>>>

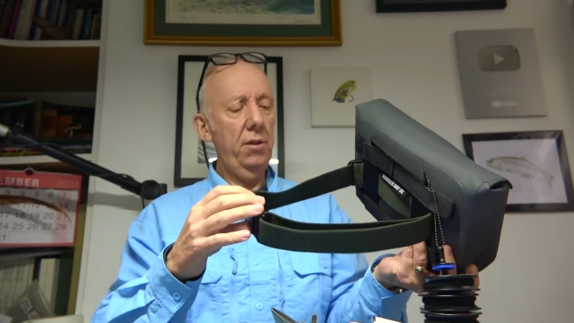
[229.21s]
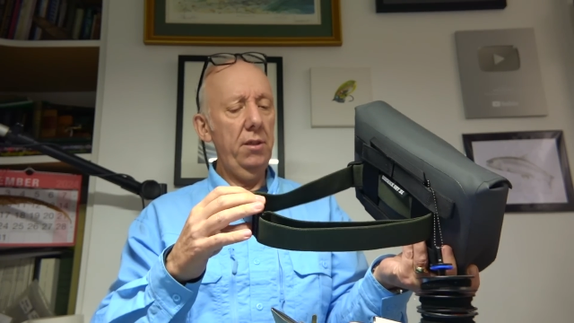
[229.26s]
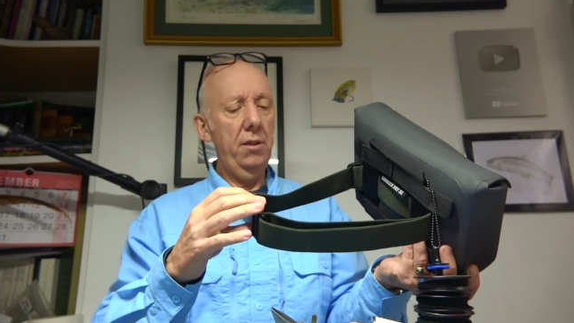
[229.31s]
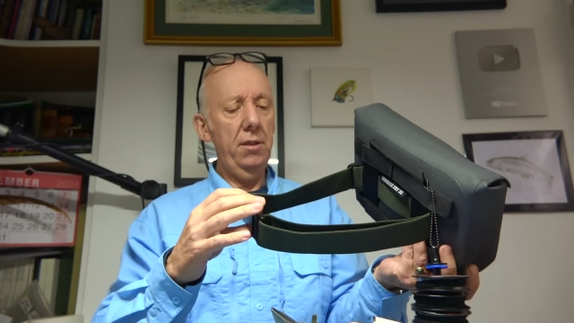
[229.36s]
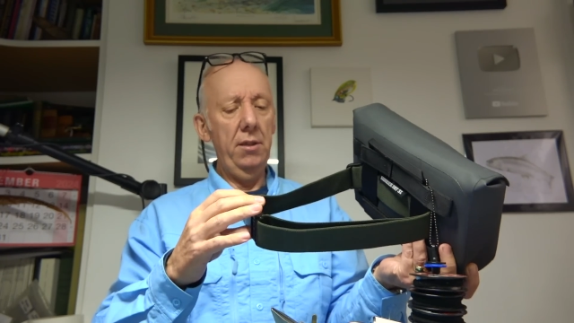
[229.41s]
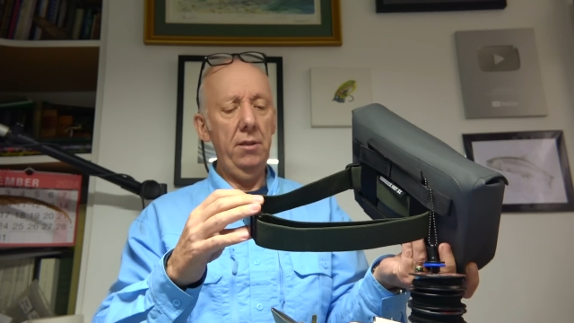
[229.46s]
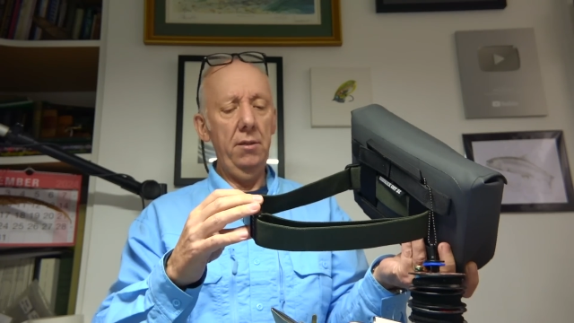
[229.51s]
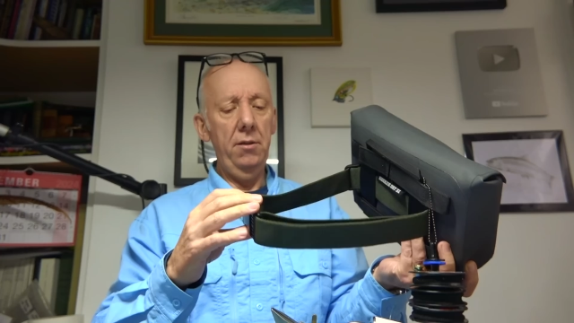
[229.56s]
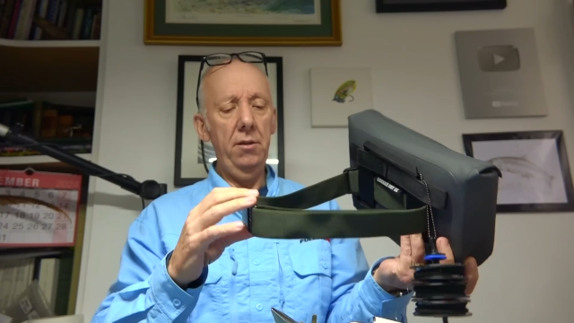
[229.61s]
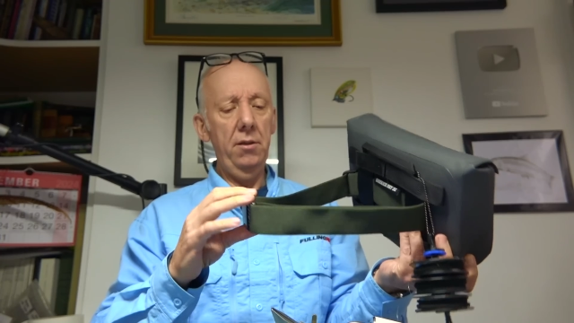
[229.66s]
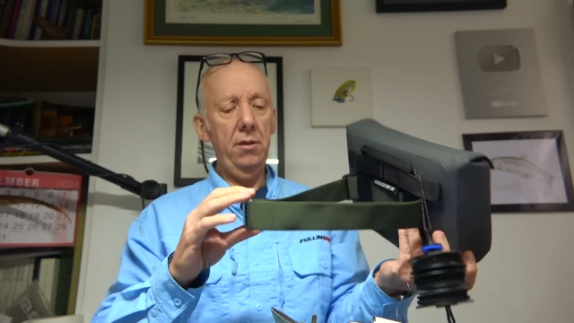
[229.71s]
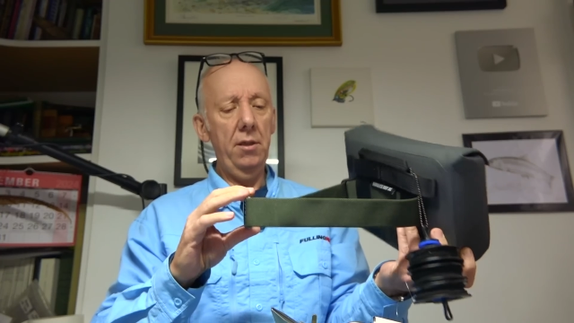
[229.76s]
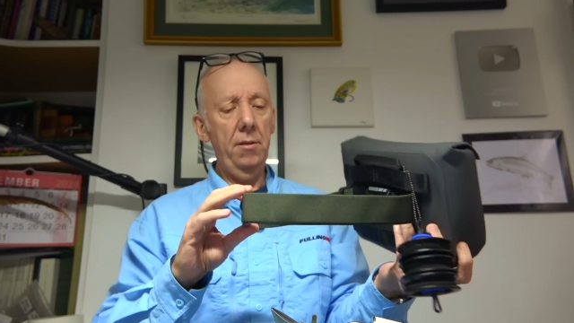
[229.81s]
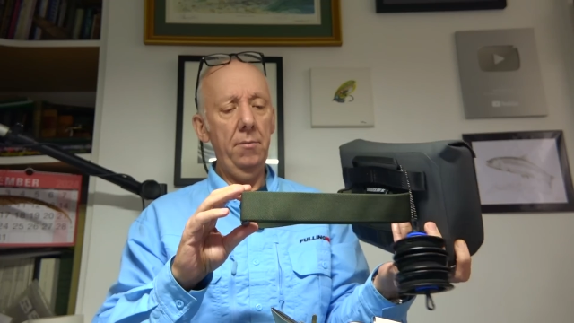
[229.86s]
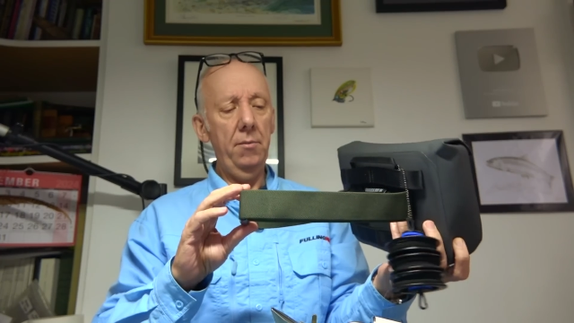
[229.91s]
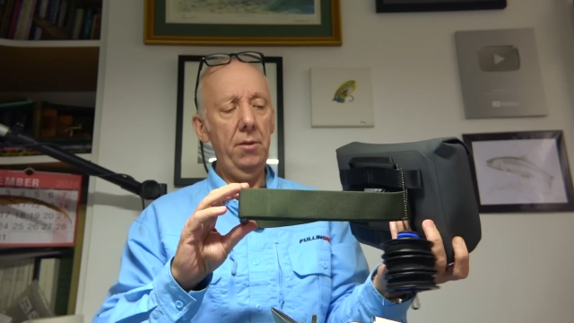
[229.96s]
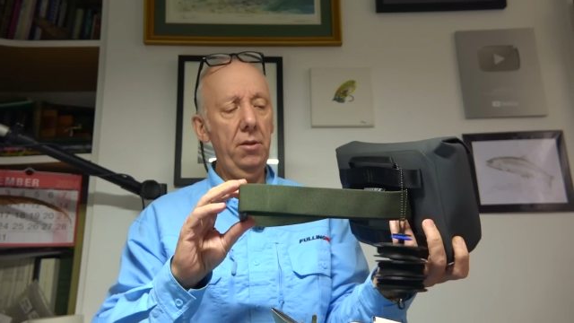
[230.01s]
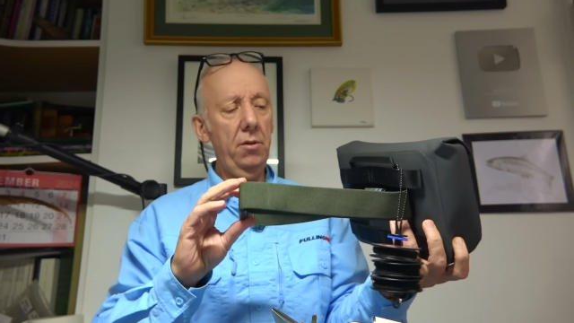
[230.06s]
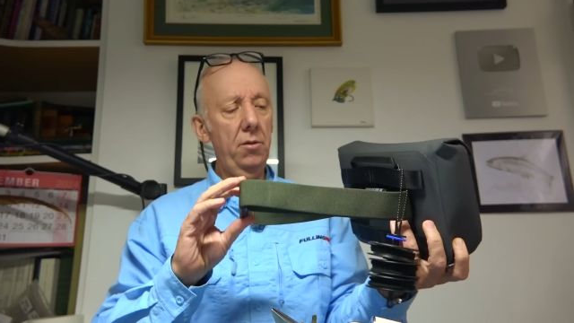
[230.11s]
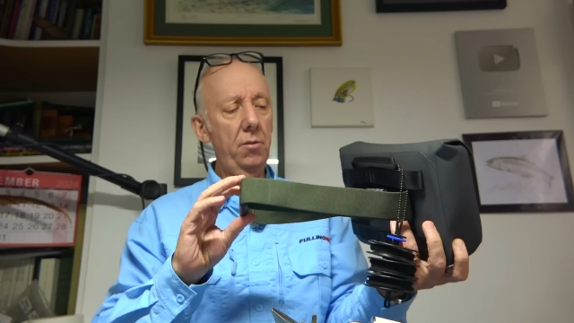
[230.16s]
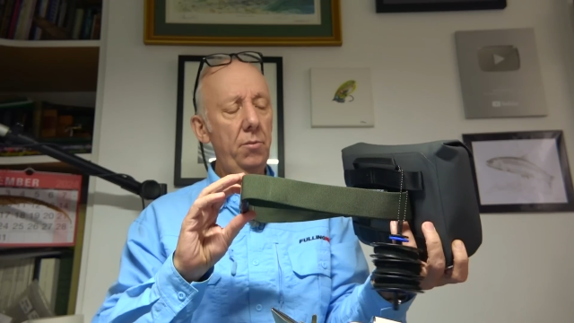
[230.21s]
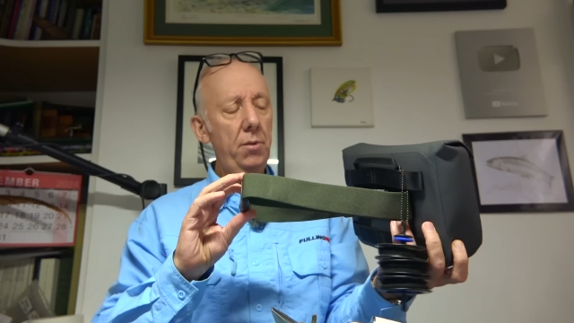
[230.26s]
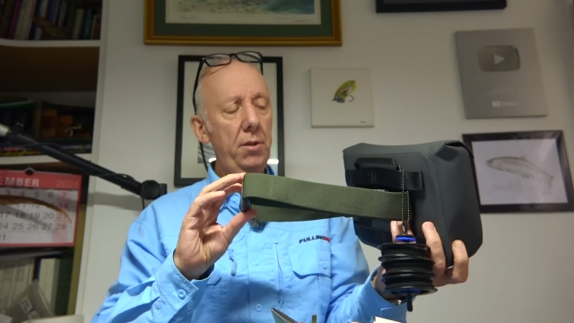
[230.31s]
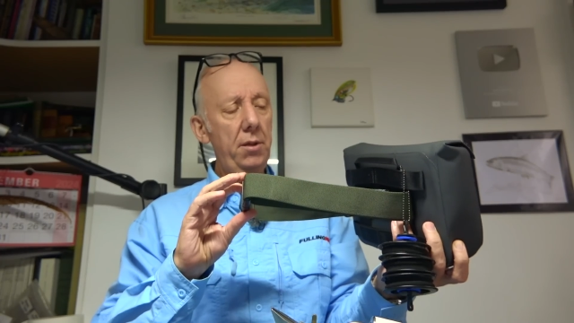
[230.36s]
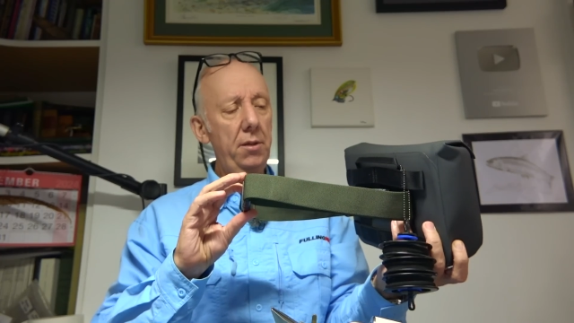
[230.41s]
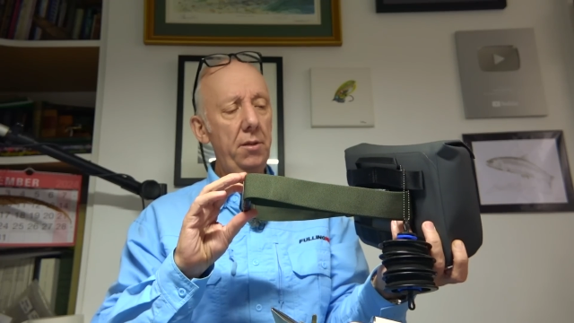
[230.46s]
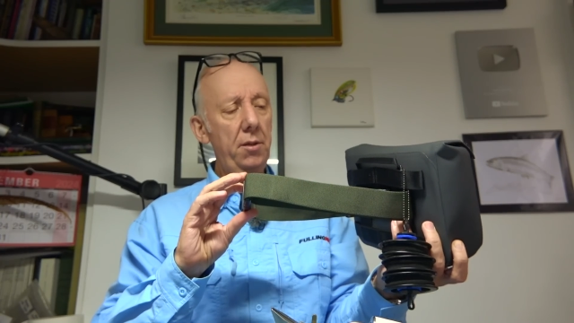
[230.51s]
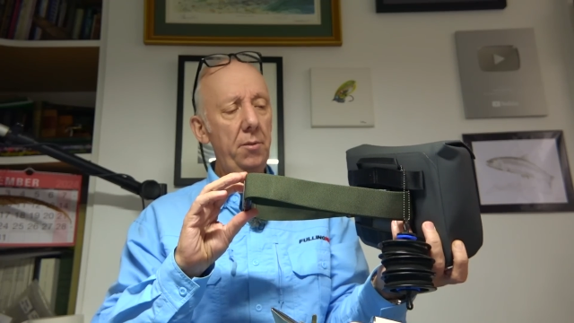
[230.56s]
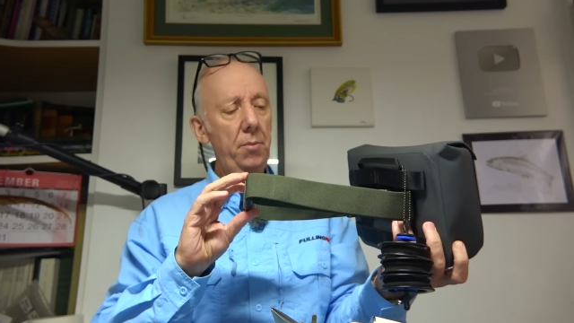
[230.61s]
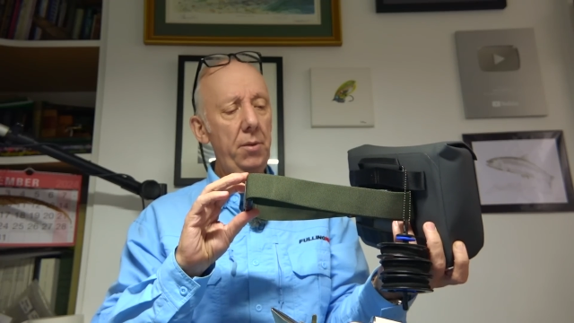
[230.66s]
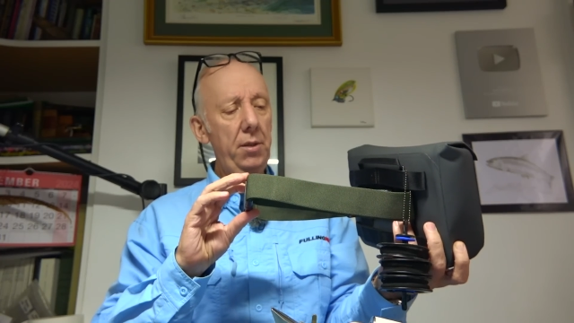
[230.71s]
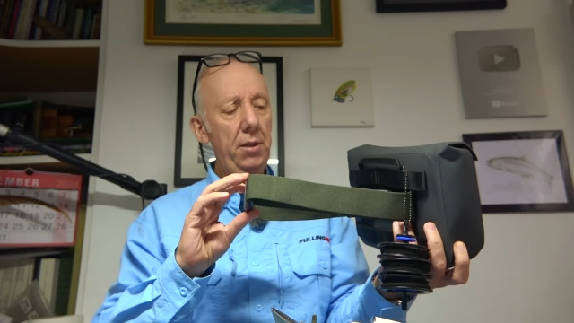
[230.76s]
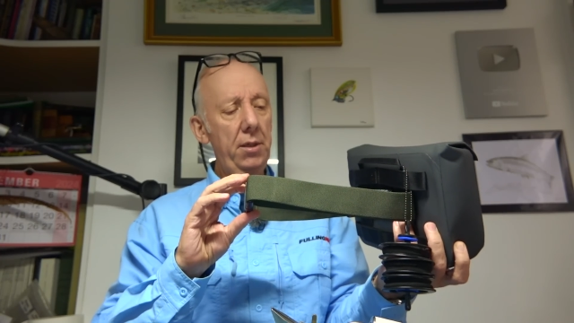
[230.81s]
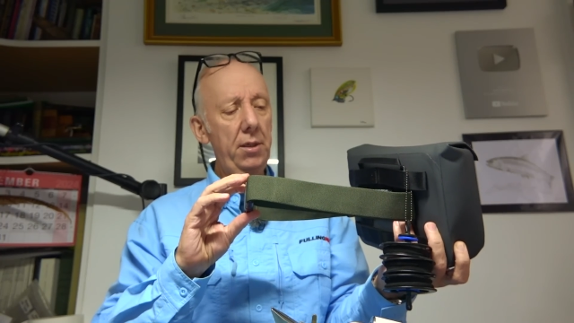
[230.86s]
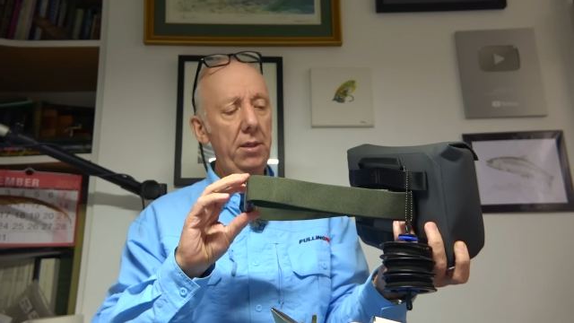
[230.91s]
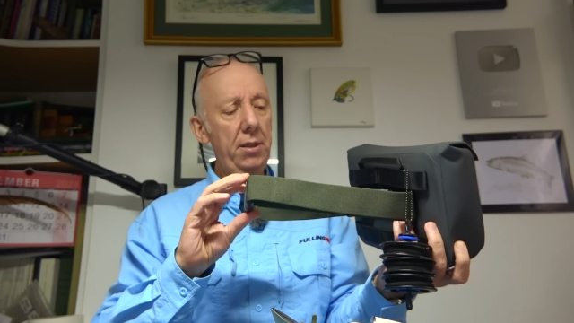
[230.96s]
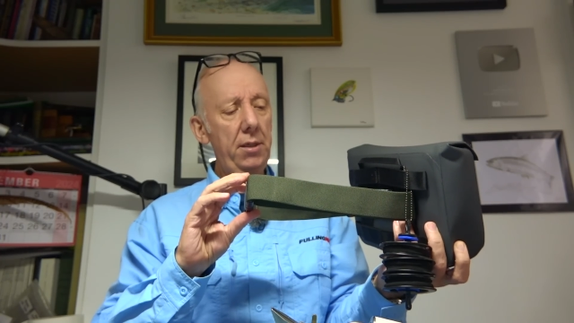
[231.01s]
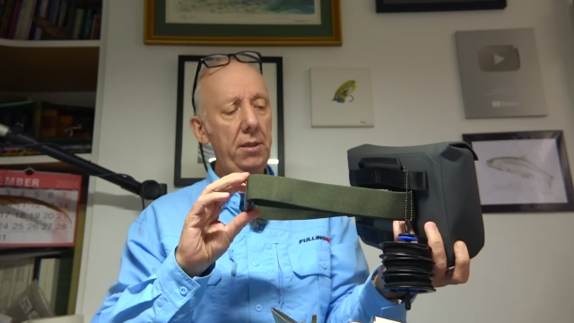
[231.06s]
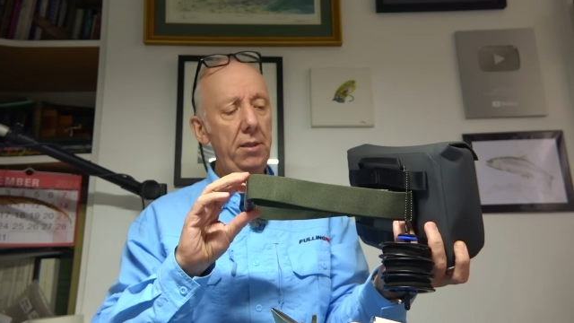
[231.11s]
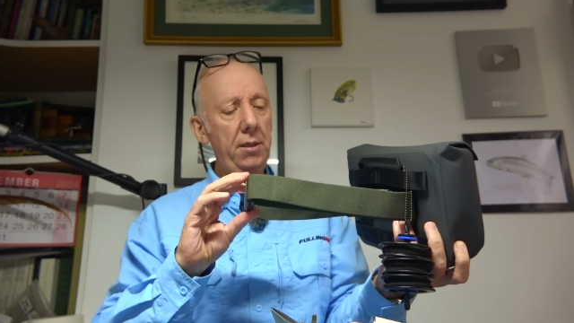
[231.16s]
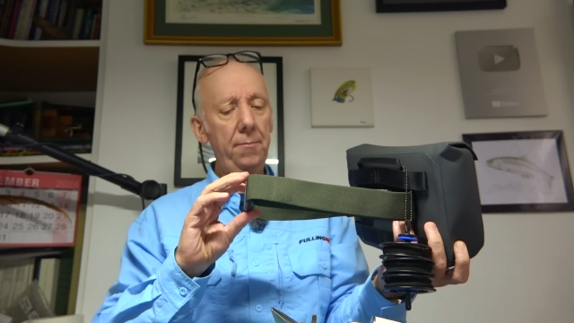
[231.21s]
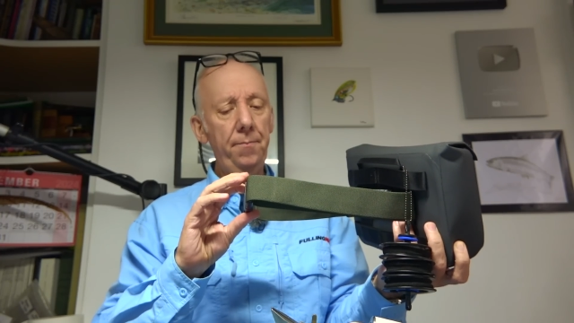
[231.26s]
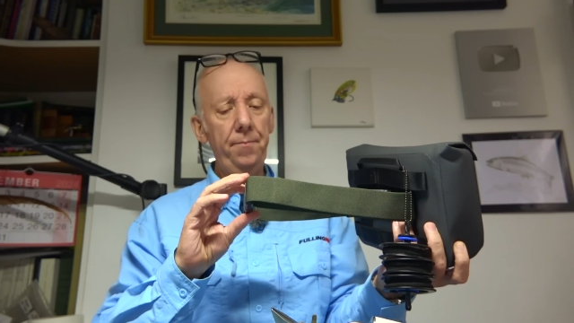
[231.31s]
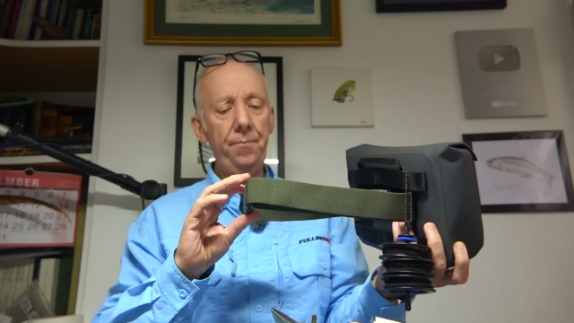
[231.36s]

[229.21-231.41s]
It just happened to come with another pair I had.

<<<

= What is needed =
Output the records verbatim without pictures.

= Solution =
[229.21s]
[229.26s]
[229.31s]
[229.36s]
[229.41s]
[229.46s]
[229.51s]
[229.56s]
[229.61s]
[229.66s]
[229.71s]
[229.76s]
[229.81s]
[229.86s]
[229.91s]
[229.96s]
[230.01s]
[230.06s]
[230.11s]
[230.16s]
[230.21s]
[230.26s]
[230.31s]
[230.36s]
[230.41s]
[230.46s]
[230.51s]
[230.56s]
[230.61s]
[230.66s]
[230.71s]
[230.76s]
[230.81s]
[230.86s]
[230.91s]
[230.96s]
[231.01s]
[231.06s]
[231.11s]
[231.16s]
[231.21s]
[231.26s]
[231.31s]
[231.36s]

[229.21-231.41s]
It just happened to come with another pair I had.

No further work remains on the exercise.